Noch in diesem Jahr könnte das Denkmal aufgestellt werden. Hilmar Beck, Leiter des Fachbereiches Kultur, hofft derweil auf ein „einstimmiges Votum“ der Politik für die Annahme der Schenkung. Gleichwohl: „Denkmale in Göttingen sind immer strittig“, sagt Beck.

Schwanz und Sockel

Kunst liegt im Auge des Betrachters und der Sockel gefällt sicher nicht Jedem. Zudem fordert er doch irgendwie dazu auf, Schabernack zu treiben.

Was wird wohl als erstes oben drauf gestellt? Ein altes Fahrrad – immerhin steht der Klotz am Bahnhof?
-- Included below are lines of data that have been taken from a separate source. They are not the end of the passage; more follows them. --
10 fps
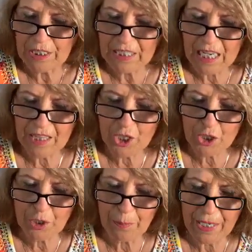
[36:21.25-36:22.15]
We say
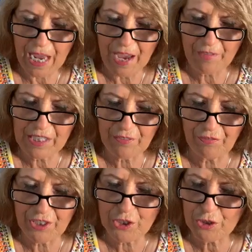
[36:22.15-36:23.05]
there should be heavenly
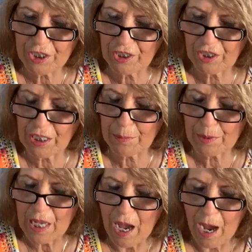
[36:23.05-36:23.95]
visions and
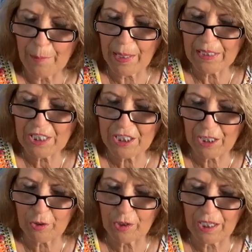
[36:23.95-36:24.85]
dreams among
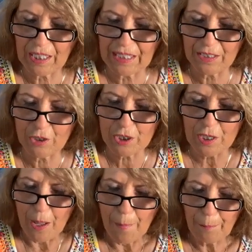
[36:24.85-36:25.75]
secular
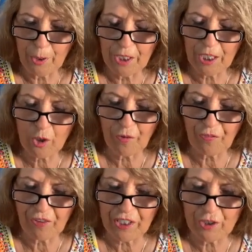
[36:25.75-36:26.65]
leaders, political
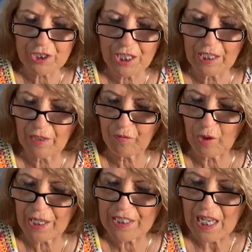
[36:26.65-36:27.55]
figures, and
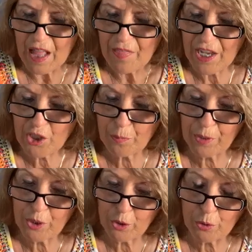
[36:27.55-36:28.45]
influence that should
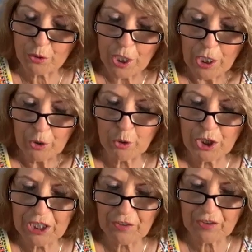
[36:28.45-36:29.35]
be used
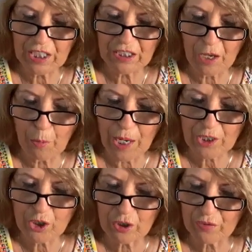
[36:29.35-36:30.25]
to shift the
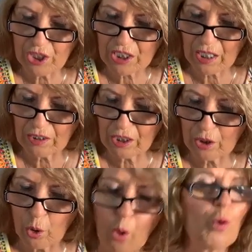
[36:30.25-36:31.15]
direction of this
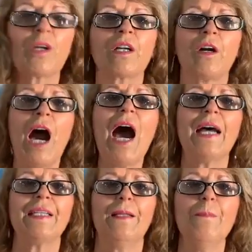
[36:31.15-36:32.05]
country toward
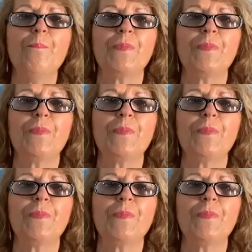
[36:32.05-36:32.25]
God.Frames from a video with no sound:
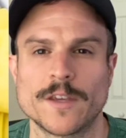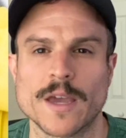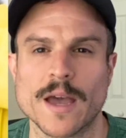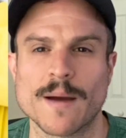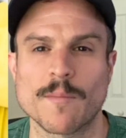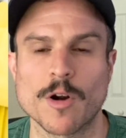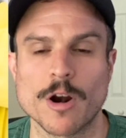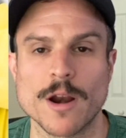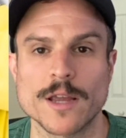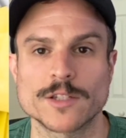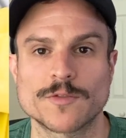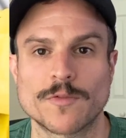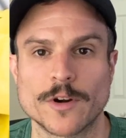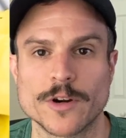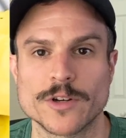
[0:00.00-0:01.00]
The
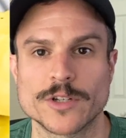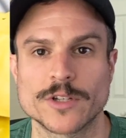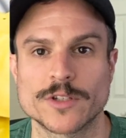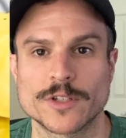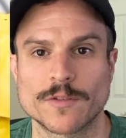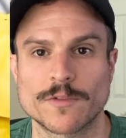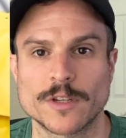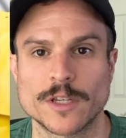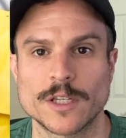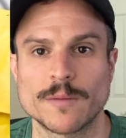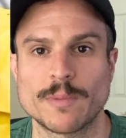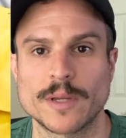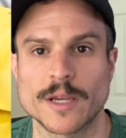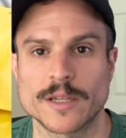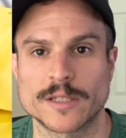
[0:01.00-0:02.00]
MRS versions of the
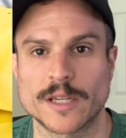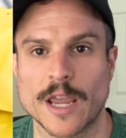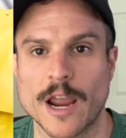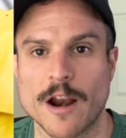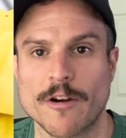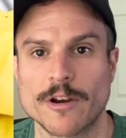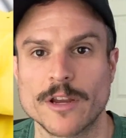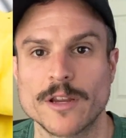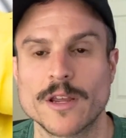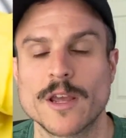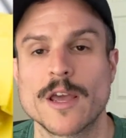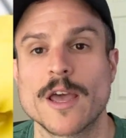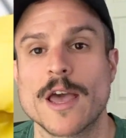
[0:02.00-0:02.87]
EPS Carry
Zudem kann das Denkmal als sportliche Herausforderung betrachtet werden, vier Meter müssen erklettert werden, um sich mal wie König Ernst-August zu fühlen.

Das wird ein Spaß. Und Kunst darf doch auch mal Spaß machen. Diskussionswürdig ist allerdings, dass sich die Künstlerin ganz selbstbewusst in die Reihe der Göttinger Sieben meißelt. G8 also statt G7 – große Politik allemal.

Oder doch Anmaßung von Christiane Möbus? Die Hannoveraner verabreden sich gerne am Denkmal und nennen das dann „unterm Schwanz“. Aber was in Göttingen? Ich freu mich schon auf den Sockel und die Diskussionen über das Ding. Gefällt mir!

Von Britta Bielefeld

Das Denkmal ist am Donnerstag, 22. Mai, Thema im Kulturausschuss. Beginn ist um 16.30 Uhr im Studio des Deutschen Theaters, Theaterplatz 11.